The images we harvested – here shown on our public Tumblr site - were posted to one geotag at the Museum of Contemporary Art in Sydney. We used this site because of the high number of images posted from that museum, so we could generate a dataset relatively quickly.
In 7 days we collected 380 images. It was meant to be a test, but Instagram changed its API. Semi-automatically harvesting images using a service like IFTTT isn’t possible anymore and this has changed our future plans for this research.
Tumblr didn’t let us easily sort the images. We wanted to sort them into groups that organically emerged from the dataset. So we printed out every image and Kylie’s office became a kind of visual analysis lab.
The first time we sorted them - we applied a visual research method. We focussed on analysing the images themselves. We did this to address a gap in discourse analysis identified by Gillian Rose. She has argued that audiences have been a neglected aspect of visual research – that the visitor’s eye has been mostly absent from discourse analysis.
images broke themselves into relatively simple HIGH LEVEL CATEGORIES.
images that FOCUS ON OBJECTS are a majority,
groups that FEATURE PEOPLE make up a similar amount – indicating how influential that social aspect of the museum visit is.
To get more NUANCED AND MEANINGFUL categories - we paired VISUAL WITH LINGUISTIC analysis.
SORTED AGAIN
focussed on which aspect of the image was EMPHASISED IN THE CAPTION.
We found these emergent categories which spoke to the MOTIVATIONS for taking these images.

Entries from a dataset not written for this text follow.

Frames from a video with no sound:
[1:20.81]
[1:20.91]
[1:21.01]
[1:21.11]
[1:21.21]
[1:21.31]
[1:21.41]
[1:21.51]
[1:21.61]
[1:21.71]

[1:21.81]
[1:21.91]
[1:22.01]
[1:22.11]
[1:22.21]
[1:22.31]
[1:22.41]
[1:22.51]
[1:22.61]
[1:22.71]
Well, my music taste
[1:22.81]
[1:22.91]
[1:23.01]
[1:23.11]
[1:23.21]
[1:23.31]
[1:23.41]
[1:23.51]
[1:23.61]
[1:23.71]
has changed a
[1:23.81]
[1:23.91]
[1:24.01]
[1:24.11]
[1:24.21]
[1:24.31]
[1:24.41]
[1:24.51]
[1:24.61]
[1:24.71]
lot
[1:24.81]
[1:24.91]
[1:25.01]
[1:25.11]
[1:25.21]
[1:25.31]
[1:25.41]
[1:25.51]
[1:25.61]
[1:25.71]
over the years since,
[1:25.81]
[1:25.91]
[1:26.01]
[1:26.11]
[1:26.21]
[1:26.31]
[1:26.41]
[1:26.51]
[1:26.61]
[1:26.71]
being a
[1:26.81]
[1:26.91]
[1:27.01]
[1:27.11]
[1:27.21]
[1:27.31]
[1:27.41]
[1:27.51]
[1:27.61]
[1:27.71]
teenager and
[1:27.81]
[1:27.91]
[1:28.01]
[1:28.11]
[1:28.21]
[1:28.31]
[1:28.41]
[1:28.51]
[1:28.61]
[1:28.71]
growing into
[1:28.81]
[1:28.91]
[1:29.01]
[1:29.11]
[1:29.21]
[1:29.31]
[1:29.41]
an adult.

They indicated a range of reasons for engaging.
The numbers indicate the SIZE of each category – from smallest to largest.
Note that ‘self love’ – being selfies or self portraits – was smallest
We felt that images which were a CREATIVE RESPONSE where the sweet spot. That point where the visitor became the museum and the museum became the visitor (to quote Falk) – both influences were in balance.

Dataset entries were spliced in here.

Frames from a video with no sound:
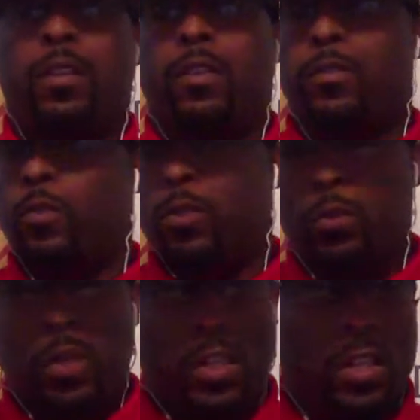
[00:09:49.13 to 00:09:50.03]
If you two
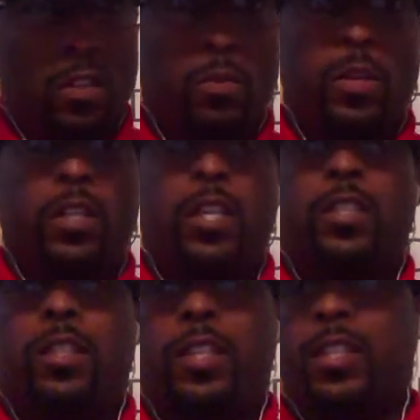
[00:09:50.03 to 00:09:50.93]
want to get in the ring,
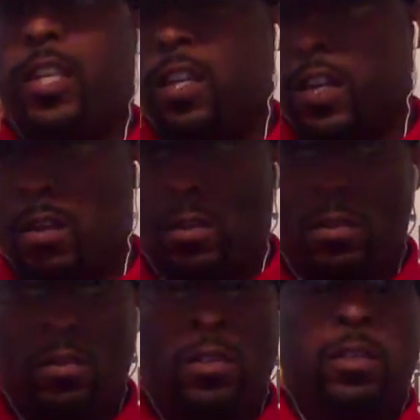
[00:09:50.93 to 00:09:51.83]
let's get it on.
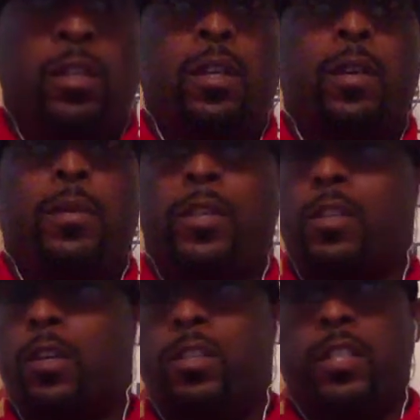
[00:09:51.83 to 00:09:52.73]
It's
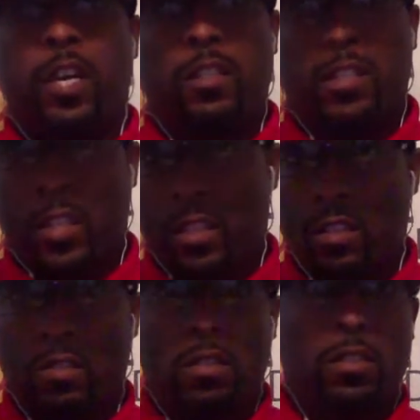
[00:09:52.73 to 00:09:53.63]
going to sell
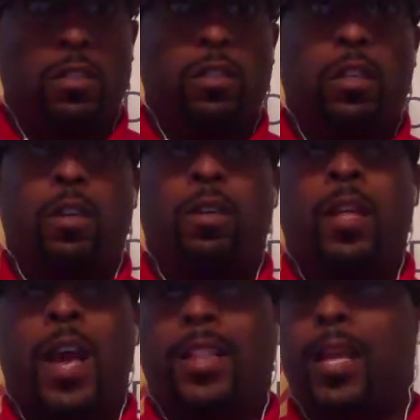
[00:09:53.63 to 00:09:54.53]
tickets, you know.
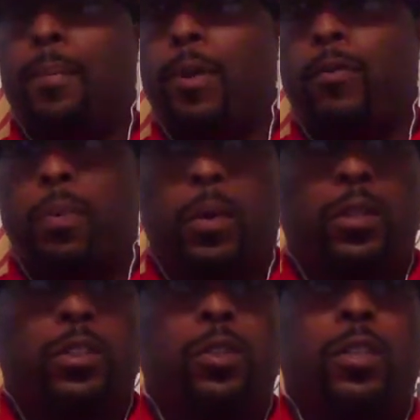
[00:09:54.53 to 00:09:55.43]
I think both
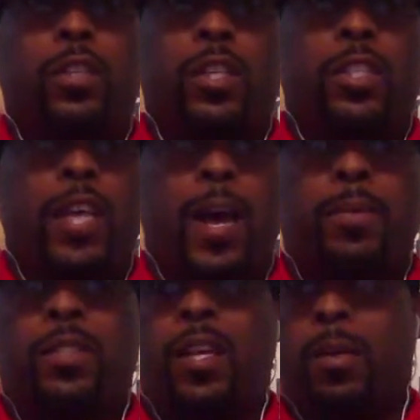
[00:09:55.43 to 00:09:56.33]
promoters do a good
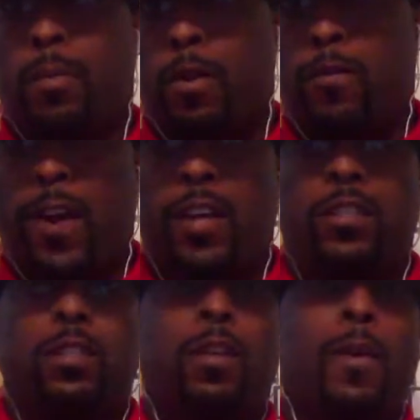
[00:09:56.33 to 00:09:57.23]
job of selling both
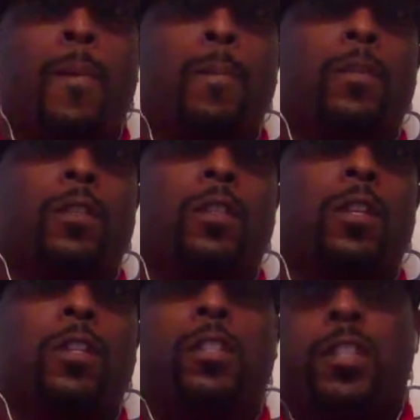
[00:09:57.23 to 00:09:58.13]
fighters. So it's
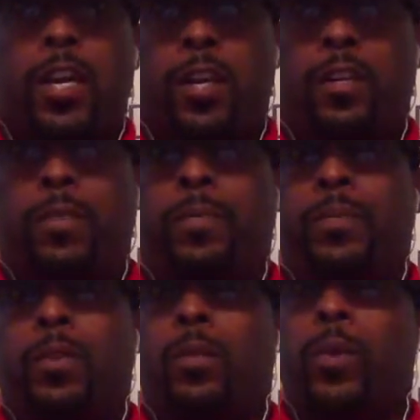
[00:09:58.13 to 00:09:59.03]
going to sell.
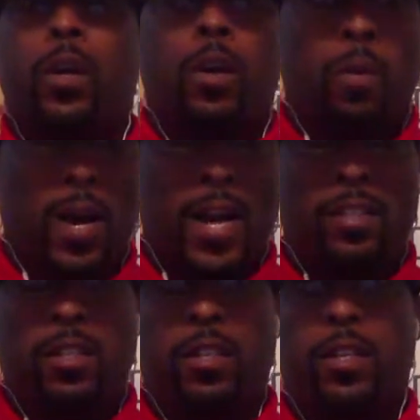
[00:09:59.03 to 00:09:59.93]
we're going to
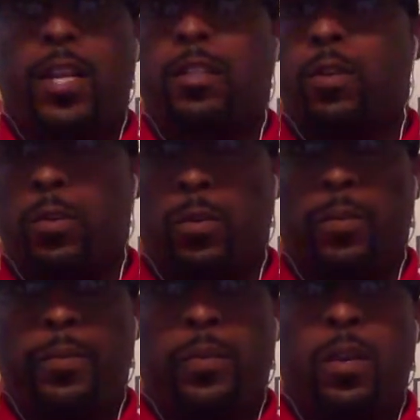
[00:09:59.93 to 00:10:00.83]
watch. That's cool.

these groups OVERLAPPED significantly – not mutually exclusive like first sort. Each group could be related to the others, in a type of spectrum.

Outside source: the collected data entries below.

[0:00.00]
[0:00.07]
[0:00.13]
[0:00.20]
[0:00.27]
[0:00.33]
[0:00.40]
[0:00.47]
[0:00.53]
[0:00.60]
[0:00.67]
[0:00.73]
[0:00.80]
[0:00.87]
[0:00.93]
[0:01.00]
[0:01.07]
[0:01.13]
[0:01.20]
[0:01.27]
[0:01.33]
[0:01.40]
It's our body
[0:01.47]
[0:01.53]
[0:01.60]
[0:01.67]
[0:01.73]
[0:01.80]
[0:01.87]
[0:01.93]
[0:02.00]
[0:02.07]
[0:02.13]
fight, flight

This HUB AND SPOKE sketch - first attempt to visualise.
Our latest visualisation.
To UNPACK it
One one side - types of INFLUENCES that visitors bring when they visit a museum. Fleeting down to prolonged.
One other side - categories of social media photo - as types of EXPRESSION of the museum visit. Not favouring museum goals, but reflecting visitor focus without imposed sense of value.
SORTED by visitor-centric to object centric - creative response in the middle, where both come together.
This is JUST ONE MORE SPECTRUM of visitor engagement. There are many already out there - some of which we all know and love.
Jim, Kylie and I see the spectrum we’re found is an EVEN PLAYING FIELD - NO DEEP OR SHALLOW engagement.
This spectrum is a way that museums can LEARN FROM VISITORS (as Meagan suggested) and SHAPE THEIR RESPONSE through programming.
***
Next steps
Interviewing the creators of these images
What‘s the motivation behind no caption?
Different types of museum collection – this was focussing on art, what about natural history?